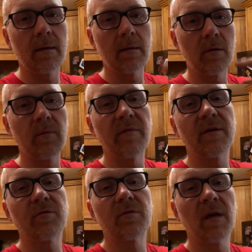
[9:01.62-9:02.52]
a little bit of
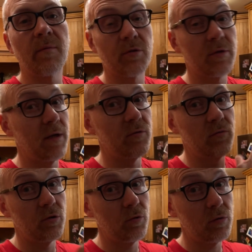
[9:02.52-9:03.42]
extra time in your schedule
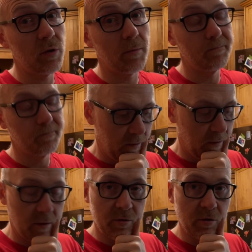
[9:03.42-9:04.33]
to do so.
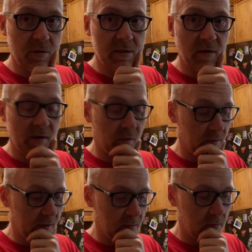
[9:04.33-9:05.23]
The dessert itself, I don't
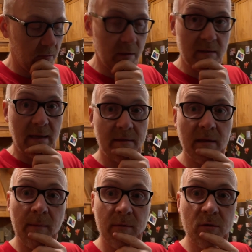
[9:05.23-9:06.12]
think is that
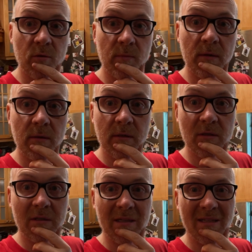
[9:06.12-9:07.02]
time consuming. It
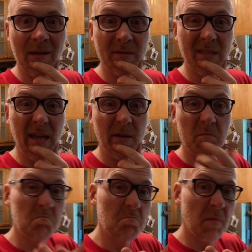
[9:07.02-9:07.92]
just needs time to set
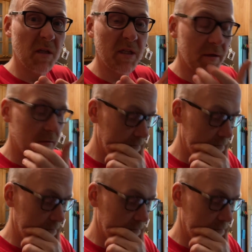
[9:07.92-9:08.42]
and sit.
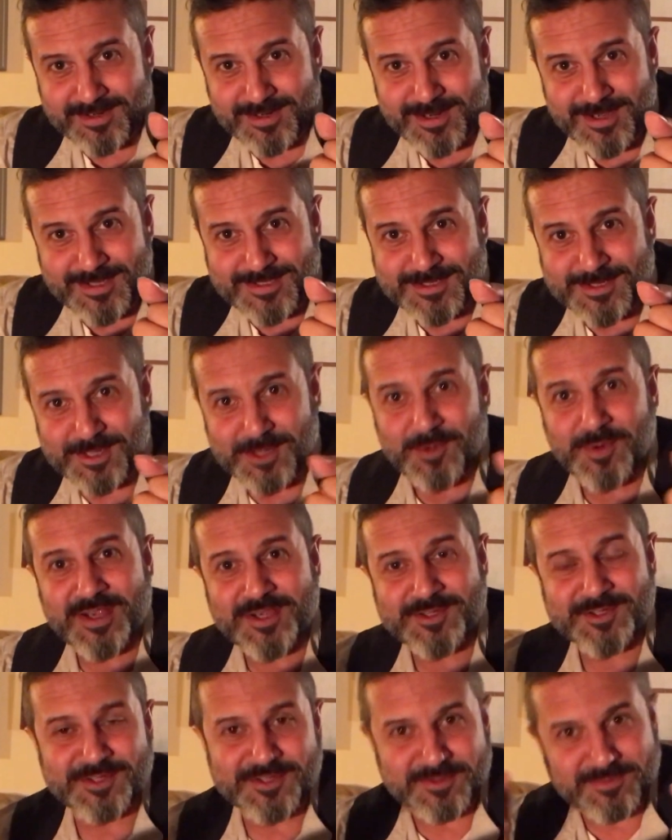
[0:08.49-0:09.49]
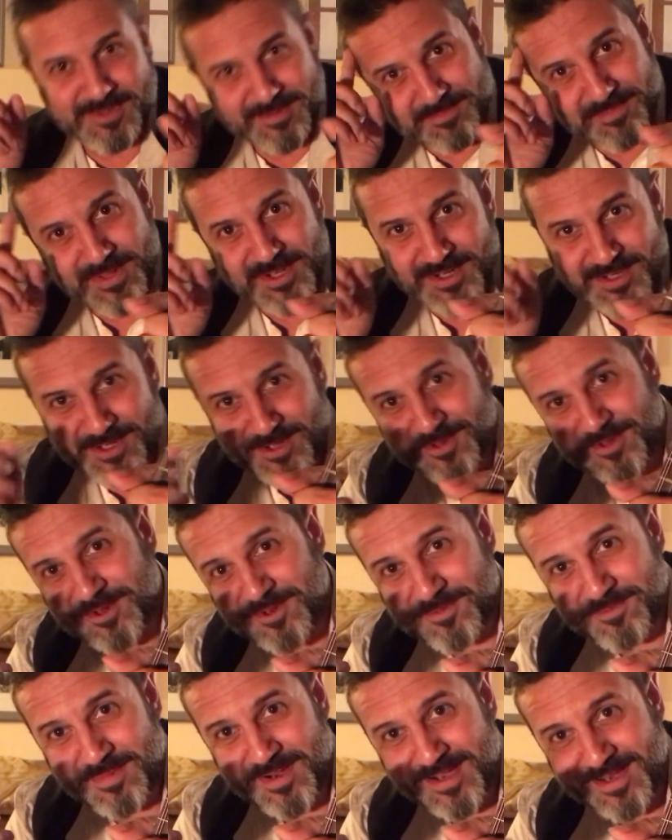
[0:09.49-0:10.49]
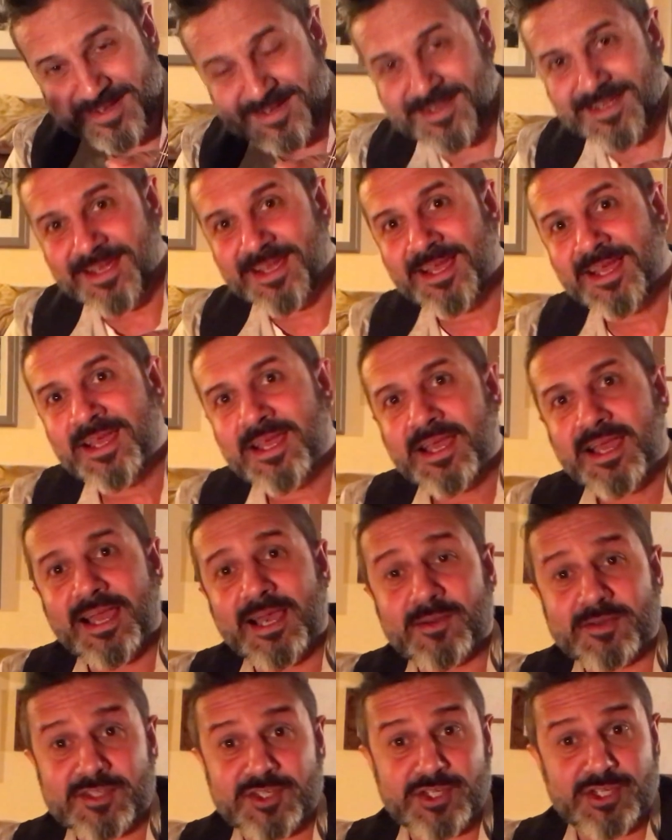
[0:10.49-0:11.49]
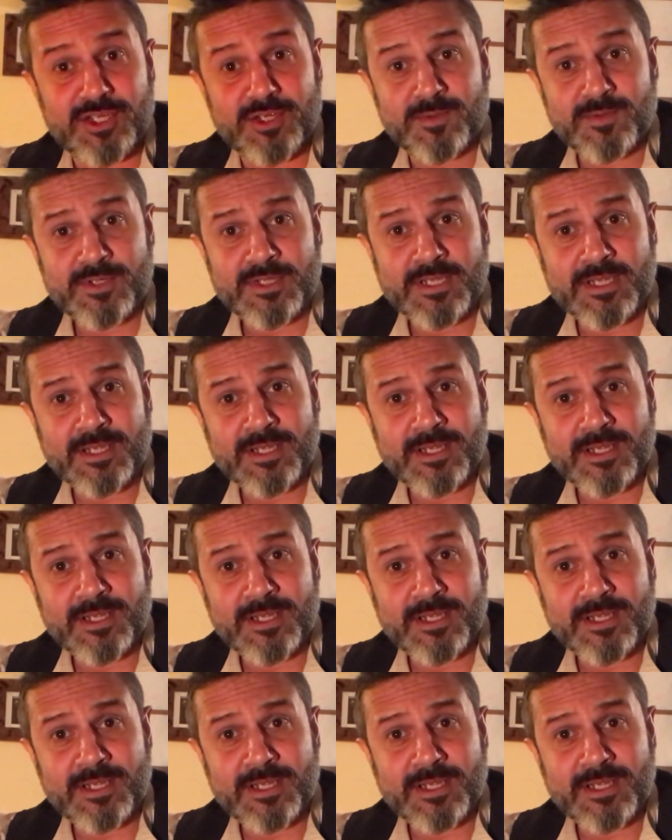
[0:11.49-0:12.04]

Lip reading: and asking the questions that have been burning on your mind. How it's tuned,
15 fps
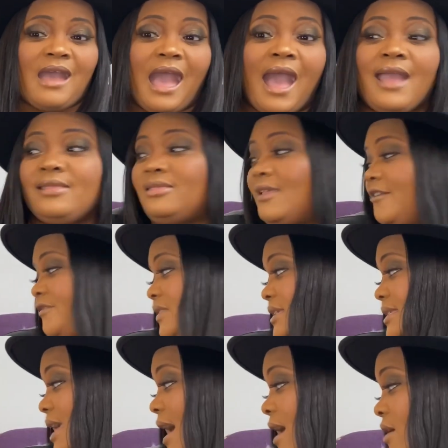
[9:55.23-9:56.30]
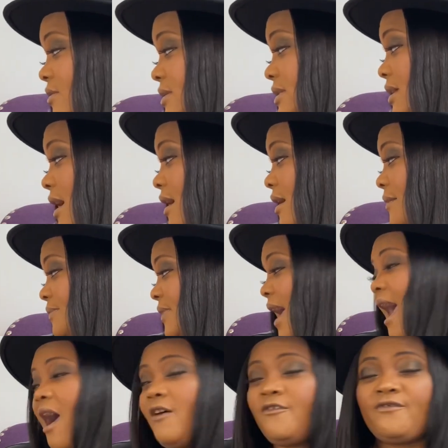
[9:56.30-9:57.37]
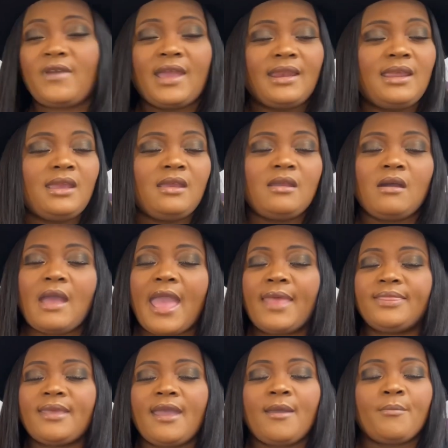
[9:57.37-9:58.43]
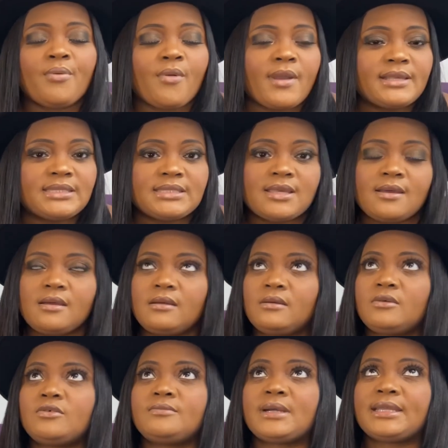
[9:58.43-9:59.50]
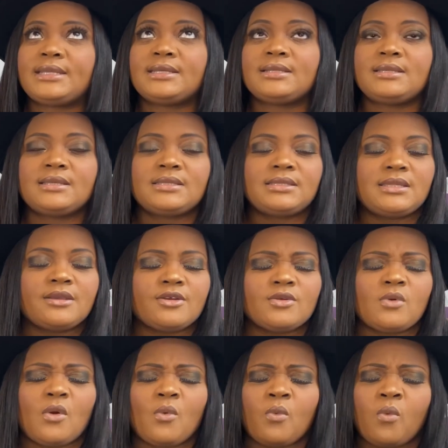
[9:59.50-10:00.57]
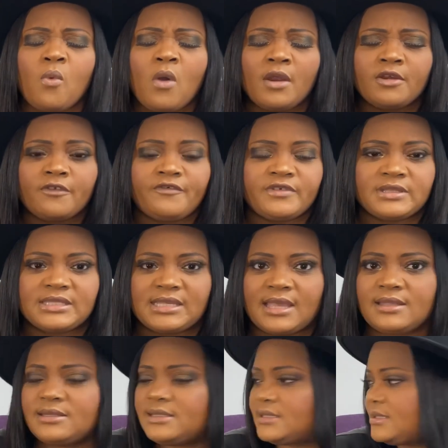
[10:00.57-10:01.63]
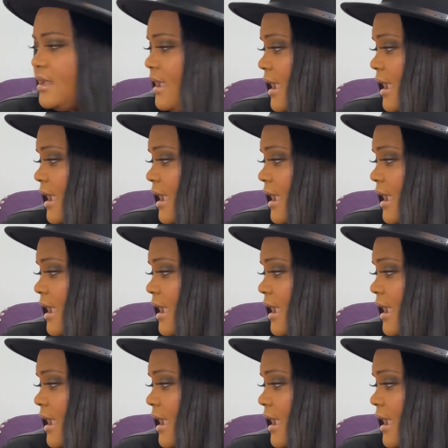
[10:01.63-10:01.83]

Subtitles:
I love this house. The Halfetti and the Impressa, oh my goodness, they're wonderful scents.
• • •
> [What to do] Output the records exactly. Drop the images.

> [Response to this exercise]
[9:01.62-9:02.52]
a little bit of
[9:02.52-9:03.42]
extra time in your schedule
[9:03.42-9:04.33]
to do so.
[9:04.33-9:05.23]
The dessert itself, I don't
[9:05.23-9:06.12]
think is that
[9:06.12-9:07.02]
time consuming. It
[9:07.02-9:07.92]
just needs time to set
[9:07.92-9:08.42]
and sit.
[0:08.49-0:09.49]
[0:09.49-0:10.49]
[0:10.49-0:11.49]
[0:11.49-0:12.04]

Lip reading: and asking the questions that have been burning on your mind. How it's tuned,
15 fps
[9:55.23-9:56.30]
[9:56.30-9:57.37]
[9:57.37-9:58.43]
[9:58.43-9:59.50]
[9:59.50-10:00.57]
[10:00.57-10:01.63]
[10:01.63-10:01.83]

Subtitles:
I love this house. The Halfetti and the Impressa, oh my goodness, they're wonderful scents.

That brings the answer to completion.